Clare Dyer, legal correspondent 

Stars to appear against Hello!

Catherine Zeta Jones and Michael Douglas will appear at the high court in London this month to give evidence in their claim against Hello! magazine for publishing sneak photos of their wedding. By Clare Dyer.
  
  


Catherine Zeta Jones and Michael Douglas will appear at the high court in London this month to give evidence in their claim against Hello! magazine for publishing sneak photos of their wedding.

Their appearance at the hearing, which starts on January 27, is expected to create one of the biggest media scrums ever seen at the law courts in the Strand.

The couple are suing the magazine for millions of pounds for publishing unauthorised photographs of their wedding at the Plaza Hotel in New York in November 2000.

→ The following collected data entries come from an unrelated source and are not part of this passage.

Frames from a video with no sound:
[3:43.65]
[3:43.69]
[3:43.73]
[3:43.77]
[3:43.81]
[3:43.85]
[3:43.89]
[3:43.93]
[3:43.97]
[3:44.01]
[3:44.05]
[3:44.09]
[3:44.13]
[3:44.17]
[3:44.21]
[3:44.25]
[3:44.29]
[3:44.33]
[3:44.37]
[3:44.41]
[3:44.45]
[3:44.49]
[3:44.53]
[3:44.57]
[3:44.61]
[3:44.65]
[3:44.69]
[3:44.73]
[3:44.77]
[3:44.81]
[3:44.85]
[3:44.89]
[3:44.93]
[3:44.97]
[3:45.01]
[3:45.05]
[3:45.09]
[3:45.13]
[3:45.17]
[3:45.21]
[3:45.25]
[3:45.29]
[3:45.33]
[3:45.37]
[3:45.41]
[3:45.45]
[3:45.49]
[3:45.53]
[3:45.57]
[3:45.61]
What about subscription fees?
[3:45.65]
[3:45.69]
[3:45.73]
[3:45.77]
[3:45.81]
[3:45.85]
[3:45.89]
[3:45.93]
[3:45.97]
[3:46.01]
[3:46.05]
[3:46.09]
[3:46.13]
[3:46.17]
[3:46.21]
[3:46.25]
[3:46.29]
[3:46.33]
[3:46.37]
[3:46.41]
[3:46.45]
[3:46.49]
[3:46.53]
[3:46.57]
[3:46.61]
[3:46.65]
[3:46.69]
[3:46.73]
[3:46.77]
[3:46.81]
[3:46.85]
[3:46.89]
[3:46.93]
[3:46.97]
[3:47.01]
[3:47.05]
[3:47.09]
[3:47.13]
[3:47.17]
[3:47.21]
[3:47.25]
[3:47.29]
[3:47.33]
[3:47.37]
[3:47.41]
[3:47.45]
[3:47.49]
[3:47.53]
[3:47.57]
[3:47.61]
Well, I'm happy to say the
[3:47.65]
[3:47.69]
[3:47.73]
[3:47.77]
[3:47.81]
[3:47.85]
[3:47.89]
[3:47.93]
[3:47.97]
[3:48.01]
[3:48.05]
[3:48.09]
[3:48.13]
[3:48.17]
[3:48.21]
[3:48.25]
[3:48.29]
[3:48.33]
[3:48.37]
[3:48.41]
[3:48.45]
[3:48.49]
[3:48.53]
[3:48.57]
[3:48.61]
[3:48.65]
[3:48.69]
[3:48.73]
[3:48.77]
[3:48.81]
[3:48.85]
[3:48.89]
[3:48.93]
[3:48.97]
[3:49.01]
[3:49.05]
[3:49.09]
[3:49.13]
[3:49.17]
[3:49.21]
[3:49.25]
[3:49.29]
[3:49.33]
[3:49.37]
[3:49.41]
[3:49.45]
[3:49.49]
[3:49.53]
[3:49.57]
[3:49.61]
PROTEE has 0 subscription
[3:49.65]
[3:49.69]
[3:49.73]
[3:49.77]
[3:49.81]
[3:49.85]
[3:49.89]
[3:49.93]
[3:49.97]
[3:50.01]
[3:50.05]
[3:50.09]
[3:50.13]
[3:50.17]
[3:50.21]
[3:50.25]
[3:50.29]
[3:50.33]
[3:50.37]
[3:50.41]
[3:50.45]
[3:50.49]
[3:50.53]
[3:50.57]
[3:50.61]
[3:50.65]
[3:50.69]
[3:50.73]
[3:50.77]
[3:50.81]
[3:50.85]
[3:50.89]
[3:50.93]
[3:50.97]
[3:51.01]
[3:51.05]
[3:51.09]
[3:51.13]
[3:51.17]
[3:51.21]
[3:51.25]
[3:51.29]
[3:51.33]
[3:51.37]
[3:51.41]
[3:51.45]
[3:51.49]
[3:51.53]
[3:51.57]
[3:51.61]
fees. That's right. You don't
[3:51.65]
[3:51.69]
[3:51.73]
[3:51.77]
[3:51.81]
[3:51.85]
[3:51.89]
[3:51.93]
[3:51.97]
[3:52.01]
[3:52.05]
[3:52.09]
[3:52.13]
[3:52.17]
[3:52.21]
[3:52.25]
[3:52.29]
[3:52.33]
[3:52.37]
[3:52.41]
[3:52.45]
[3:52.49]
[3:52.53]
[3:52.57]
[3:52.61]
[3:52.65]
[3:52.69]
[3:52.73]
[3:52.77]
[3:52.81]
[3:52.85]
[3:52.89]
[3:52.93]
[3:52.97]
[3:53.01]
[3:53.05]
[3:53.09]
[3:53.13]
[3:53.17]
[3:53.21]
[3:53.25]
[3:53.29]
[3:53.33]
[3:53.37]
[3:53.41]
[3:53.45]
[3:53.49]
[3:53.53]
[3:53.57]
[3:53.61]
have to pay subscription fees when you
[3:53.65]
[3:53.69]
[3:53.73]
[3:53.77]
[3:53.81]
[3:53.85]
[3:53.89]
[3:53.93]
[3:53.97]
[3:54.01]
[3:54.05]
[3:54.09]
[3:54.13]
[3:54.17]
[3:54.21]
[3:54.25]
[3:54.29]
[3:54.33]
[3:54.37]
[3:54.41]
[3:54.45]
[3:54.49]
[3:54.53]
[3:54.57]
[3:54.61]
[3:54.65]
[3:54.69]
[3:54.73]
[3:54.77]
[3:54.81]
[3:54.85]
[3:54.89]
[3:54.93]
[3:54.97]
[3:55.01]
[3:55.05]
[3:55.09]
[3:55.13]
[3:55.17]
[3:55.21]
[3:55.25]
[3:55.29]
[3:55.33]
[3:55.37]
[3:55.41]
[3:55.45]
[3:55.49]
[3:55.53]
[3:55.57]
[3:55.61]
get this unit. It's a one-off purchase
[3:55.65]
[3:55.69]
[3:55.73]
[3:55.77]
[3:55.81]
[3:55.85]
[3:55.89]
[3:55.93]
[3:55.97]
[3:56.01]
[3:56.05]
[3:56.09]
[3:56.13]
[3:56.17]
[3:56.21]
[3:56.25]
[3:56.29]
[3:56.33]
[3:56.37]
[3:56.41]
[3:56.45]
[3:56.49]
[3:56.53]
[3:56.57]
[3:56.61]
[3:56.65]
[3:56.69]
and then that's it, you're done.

They have already won an appeal court ruling in their favour which is seen as a landmark judgment in the development of a right to privacy in English law.

Michael Tugendhat, their QC, told the vice-chancellor, Sir Andrew Morritt, at a preliminary hearing yesterday that they would be present for the trial.

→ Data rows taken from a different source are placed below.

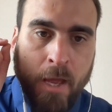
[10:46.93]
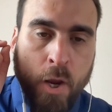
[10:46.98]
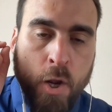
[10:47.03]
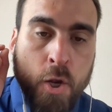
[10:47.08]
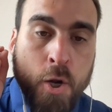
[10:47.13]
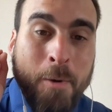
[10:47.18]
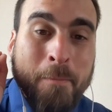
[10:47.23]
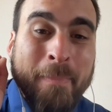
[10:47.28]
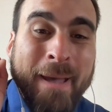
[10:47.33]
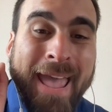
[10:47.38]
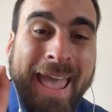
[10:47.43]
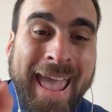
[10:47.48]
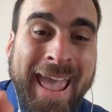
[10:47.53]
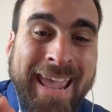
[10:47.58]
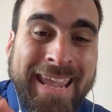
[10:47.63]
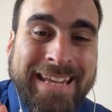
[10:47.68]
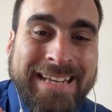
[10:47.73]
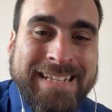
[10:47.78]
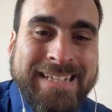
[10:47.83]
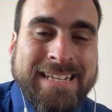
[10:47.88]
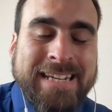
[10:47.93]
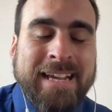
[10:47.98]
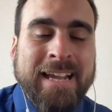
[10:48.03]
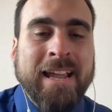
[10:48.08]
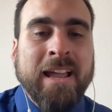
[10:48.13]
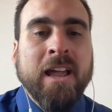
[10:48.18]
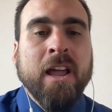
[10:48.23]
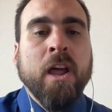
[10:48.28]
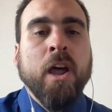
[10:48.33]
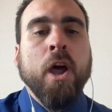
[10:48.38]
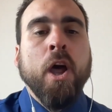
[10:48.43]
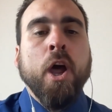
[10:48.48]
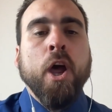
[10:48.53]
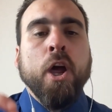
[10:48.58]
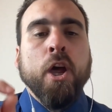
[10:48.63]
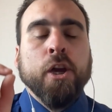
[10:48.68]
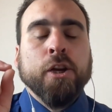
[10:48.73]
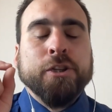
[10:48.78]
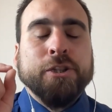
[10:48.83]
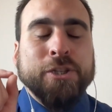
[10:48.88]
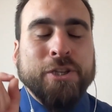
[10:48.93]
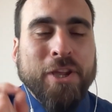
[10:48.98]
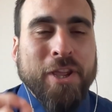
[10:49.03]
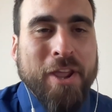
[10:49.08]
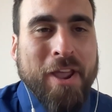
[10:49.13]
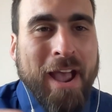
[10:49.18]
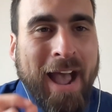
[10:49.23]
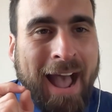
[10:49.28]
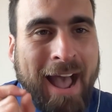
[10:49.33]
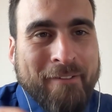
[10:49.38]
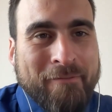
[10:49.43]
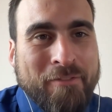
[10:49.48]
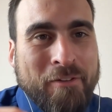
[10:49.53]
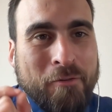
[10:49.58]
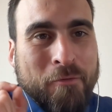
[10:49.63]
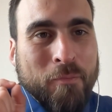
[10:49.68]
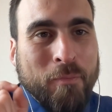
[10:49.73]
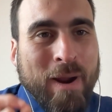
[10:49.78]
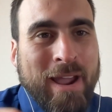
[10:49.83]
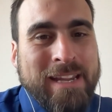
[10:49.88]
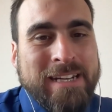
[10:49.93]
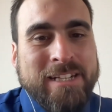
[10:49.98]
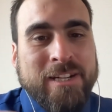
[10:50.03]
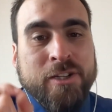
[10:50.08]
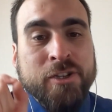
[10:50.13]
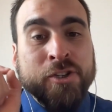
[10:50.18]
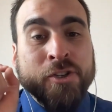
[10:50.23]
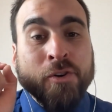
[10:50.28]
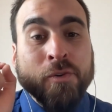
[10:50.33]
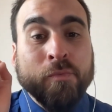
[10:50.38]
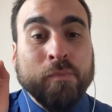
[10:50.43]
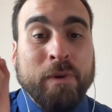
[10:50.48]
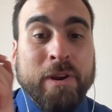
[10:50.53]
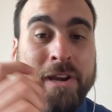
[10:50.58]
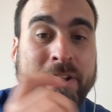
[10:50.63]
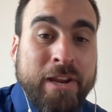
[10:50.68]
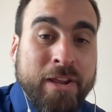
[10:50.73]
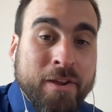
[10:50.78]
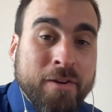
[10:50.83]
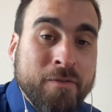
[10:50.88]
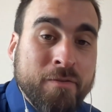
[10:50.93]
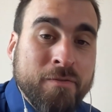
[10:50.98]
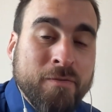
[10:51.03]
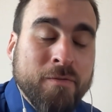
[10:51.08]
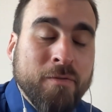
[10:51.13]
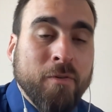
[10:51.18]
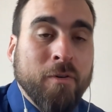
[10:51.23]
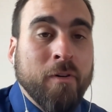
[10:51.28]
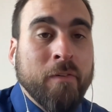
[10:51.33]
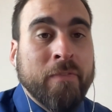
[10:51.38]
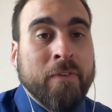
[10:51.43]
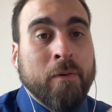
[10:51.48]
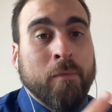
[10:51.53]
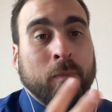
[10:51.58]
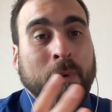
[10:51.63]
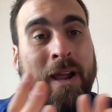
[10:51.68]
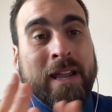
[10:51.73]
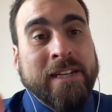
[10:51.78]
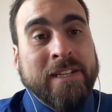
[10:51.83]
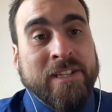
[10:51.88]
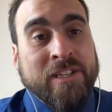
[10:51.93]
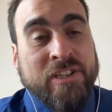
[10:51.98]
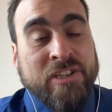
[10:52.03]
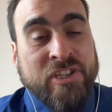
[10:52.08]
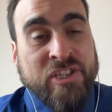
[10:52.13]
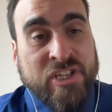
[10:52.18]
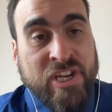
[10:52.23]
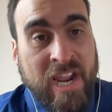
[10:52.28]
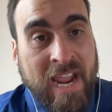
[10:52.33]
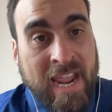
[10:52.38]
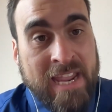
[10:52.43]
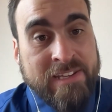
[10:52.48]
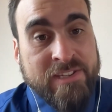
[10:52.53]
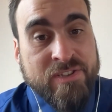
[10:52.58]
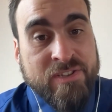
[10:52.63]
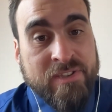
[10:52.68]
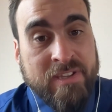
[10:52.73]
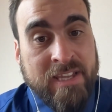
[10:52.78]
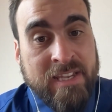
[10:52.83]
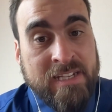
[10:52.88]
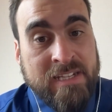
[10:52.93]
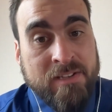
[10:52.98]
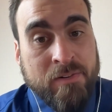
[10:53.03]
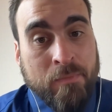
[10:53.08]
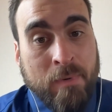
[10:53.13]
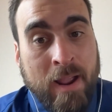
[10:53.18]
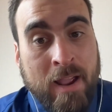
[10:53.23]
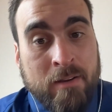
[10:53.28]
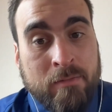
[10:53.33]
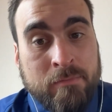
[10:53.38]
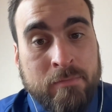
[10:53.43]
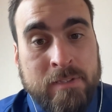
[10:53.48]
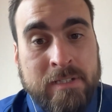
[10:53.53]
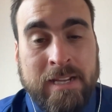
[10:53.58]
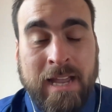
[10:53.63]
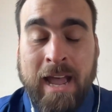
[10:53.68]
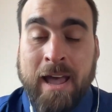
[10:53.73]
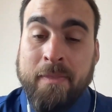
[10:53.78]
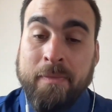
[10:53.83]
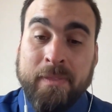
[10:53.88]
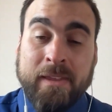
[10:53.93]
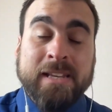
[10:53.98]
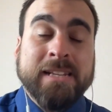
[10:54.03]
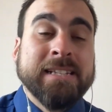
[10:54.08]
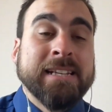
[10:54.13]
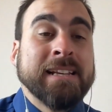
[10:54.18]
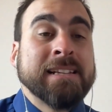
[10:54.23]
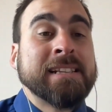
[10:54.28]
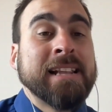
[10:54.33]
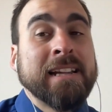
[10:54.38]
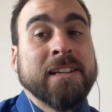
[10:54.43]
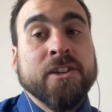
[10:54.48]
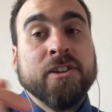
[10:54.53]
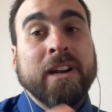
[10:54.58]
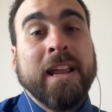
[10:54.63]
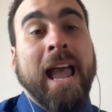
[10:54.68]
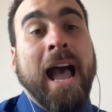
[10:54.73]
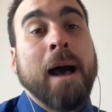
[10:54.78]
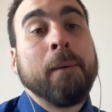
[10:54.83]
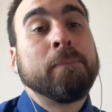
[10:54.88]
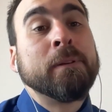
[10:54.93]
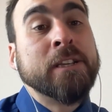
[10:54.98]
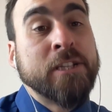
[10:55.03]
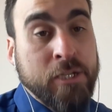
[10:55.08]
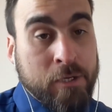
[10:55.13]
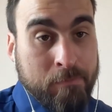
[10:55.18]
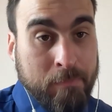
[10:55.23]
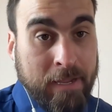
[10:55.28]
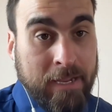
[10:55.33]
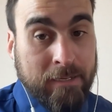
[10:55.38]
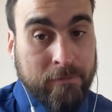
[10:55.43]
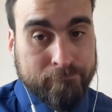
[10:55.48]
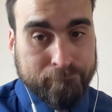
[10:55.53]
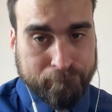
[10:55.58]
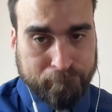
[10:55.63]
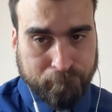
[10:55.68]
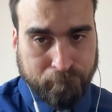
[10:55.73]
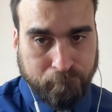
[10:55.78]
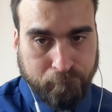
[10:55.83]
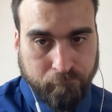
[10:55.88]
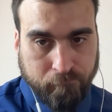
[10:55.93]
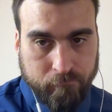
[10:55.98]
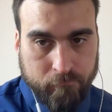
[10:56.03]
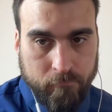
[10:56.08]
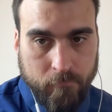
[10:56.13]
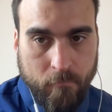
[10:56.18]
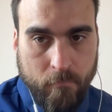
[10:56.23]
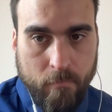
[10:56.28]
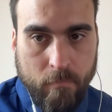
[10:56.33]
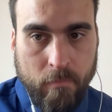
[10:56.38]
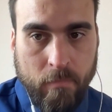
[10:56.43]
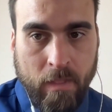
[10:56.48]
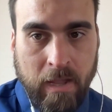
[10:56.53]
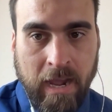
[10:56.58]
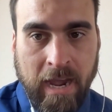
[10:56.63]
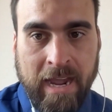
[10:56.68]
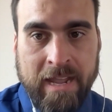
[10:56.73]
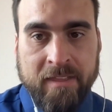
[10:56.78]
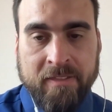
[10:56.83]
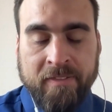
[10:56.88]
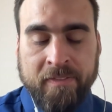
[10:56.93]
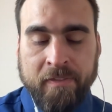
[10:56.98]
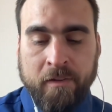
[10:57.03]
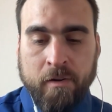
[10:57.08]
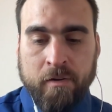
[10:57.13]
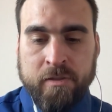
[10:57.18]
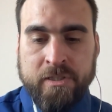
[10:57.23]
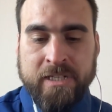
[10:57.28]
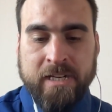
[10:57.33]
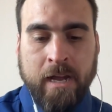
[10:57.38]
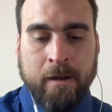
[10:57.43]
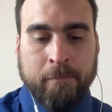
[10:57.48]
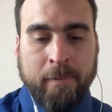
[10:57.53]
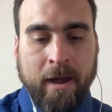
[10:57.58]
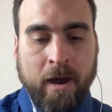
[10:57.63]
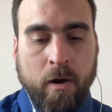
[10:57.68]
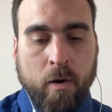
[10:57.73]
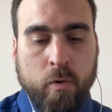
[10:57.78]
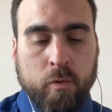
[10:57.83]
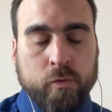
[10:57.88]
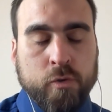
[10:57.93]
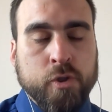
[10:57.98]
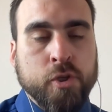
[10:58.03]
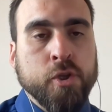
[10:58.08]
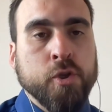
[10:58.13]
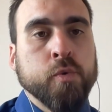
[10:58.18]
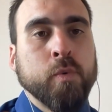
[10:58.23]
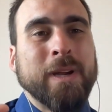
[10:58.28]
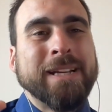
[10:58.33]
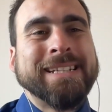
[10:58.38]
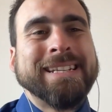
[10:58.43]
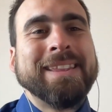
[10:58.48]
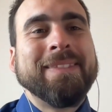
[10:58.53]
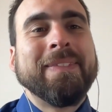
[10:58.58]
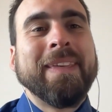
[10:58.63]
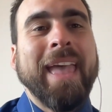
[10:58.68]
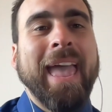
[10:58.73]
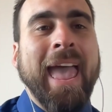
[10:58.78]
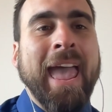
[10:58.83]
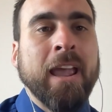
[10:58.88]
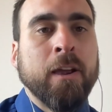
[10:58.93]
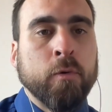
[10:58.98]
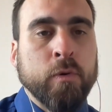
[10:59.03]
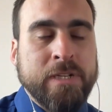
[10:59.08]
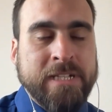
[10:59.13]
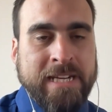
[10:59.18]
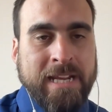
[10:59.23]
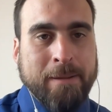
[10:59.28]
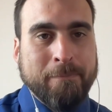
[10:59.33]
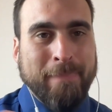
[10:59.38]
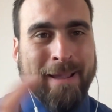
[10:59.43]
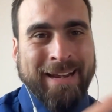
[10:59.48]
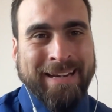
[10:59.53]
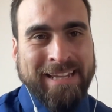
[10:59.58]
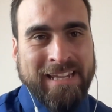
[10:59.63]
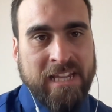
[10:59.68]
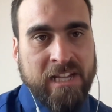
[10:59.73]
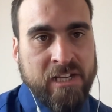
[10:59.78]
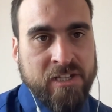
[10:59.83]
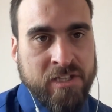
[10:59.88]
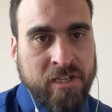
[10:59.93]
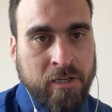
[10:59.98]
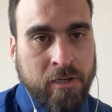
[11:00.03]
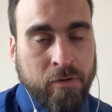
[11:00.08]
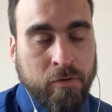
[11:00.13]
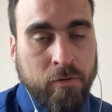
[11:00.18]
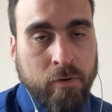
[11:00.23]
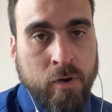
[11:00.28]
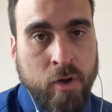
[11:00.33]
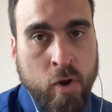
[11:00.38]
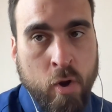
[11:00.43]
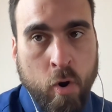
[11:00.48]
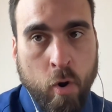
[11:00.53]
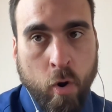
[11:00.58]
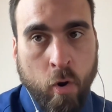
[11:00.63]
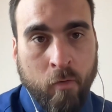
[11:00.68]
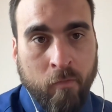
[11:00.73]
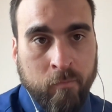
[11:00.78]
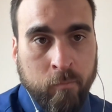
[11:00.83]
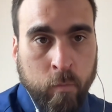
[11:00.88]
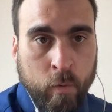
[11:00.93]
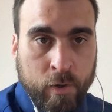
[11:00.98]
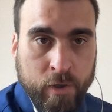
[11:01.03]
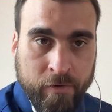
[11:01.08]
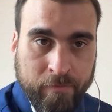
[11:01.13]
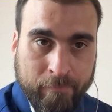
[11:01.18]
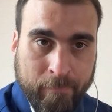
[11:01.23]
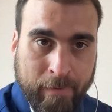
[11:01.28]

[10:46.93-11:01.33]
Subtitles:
Number 8, do you have the right to renew, the right to change things around? And this has actually happened to me. I thought about sweating the equity many years ago of one of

The pair signed a £1m deal with OK! Magazine for exclusive pictures of their £1.2m wedding, but OK!'s arch-rival Hello! snapped surreptitious photos despite tight security.

When the couple learned that Hello! planned to hit the news stands with a "spoiler" three days before OK!, they won a high court injunction to stop publication. But the injunction was lifted by the court of appeal in time for both magazines to appear on the same day.

The appeal court judges said the fact that the couple had sought to exploit their privacy rights commercially meant they should not be entitled to an injunction. But the judges said they had arguable claims for damages for breach of their privacy rights.

One of the appeal judges, Lord Justice Sedley, said: "We have reached a point at which it can be said with confidence that the law recognises and will appropriately protect a right of personal privacy."

The couple are suing for breach of confidence, but will have to fall back on privacy rights unless they can show that the pictures were obtained through someone who owed them a duty of confidence.

If they succeed, the appeal court judges said, the damages could be "enormous."

The couple claim that their privacy has been violated, causing them stress and loss of income from syndication rights.

They will say their professional careers had been damaged because the photographs published by Hello! were of poor quality. They had the right of prior approval over the pictures published by OK!

However, since the appeal court ruling in their case, judges have shown some reluctance to follow Lord Justice Sedley's nudge and develop a right of privacy under the human rights act. The House of Lords is to consider the issue this year in a case brought by a mother and son who say their privacy rights were violated by a strip search while visiting a relative in prison.

In that case the appeal court said a right to privacy should not be developed by stealth, but should be left to parliament.